**TASK GOAL:** Keep every word of the entries and print them exactly; the pictures stay out.
★ ★ ★ ★ ★
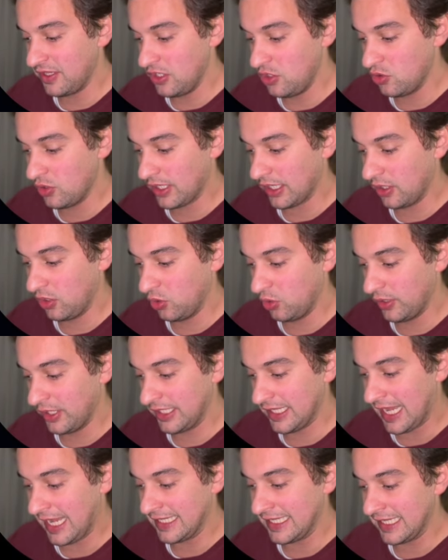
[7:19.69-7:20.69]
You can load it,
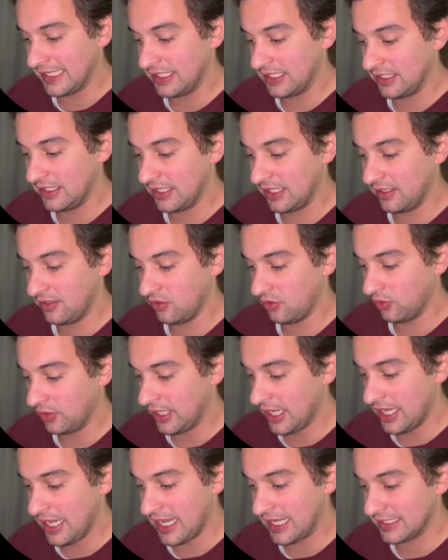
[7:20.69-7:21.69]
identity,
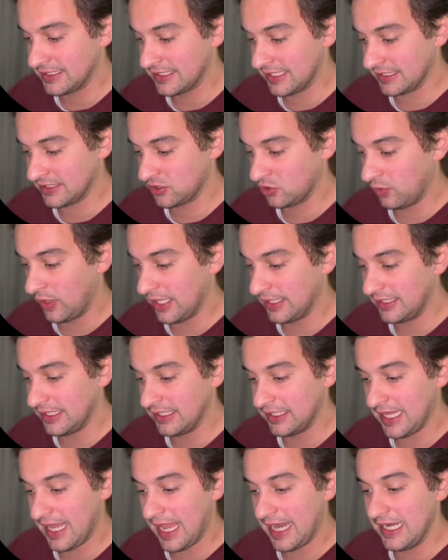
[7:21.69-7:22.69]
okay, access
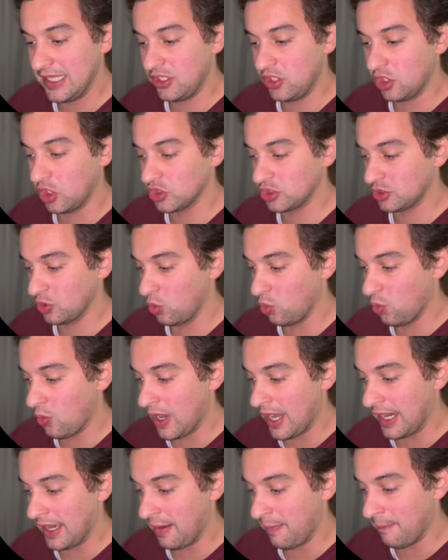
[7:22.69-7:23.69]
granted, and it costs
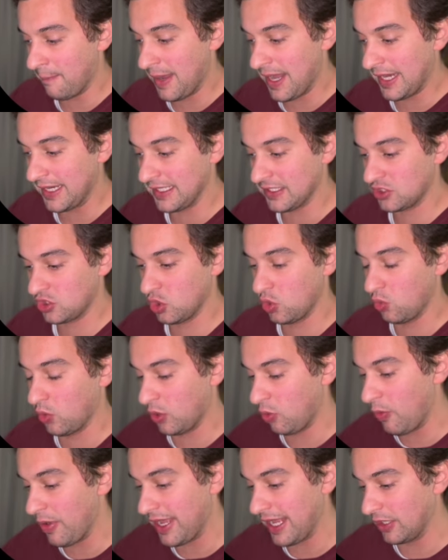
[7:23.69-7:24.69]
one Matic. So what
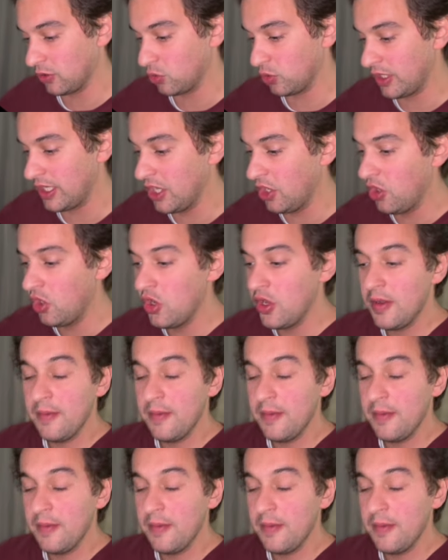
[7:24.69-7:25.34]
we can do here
★ ★ ★ ★ ★
**TASK ANSWER:**
[7:19.69-7:20.69]
You can load it,
[7:20.69-7:21.69]
identity,
[7:21.69-7:22.69]
okay, access
[7:22.69-7:23.69]
granted, and it costs
[7:23.69-7:24.69]
one Matic. So what
[7:24.69-7:25.34]
we can do here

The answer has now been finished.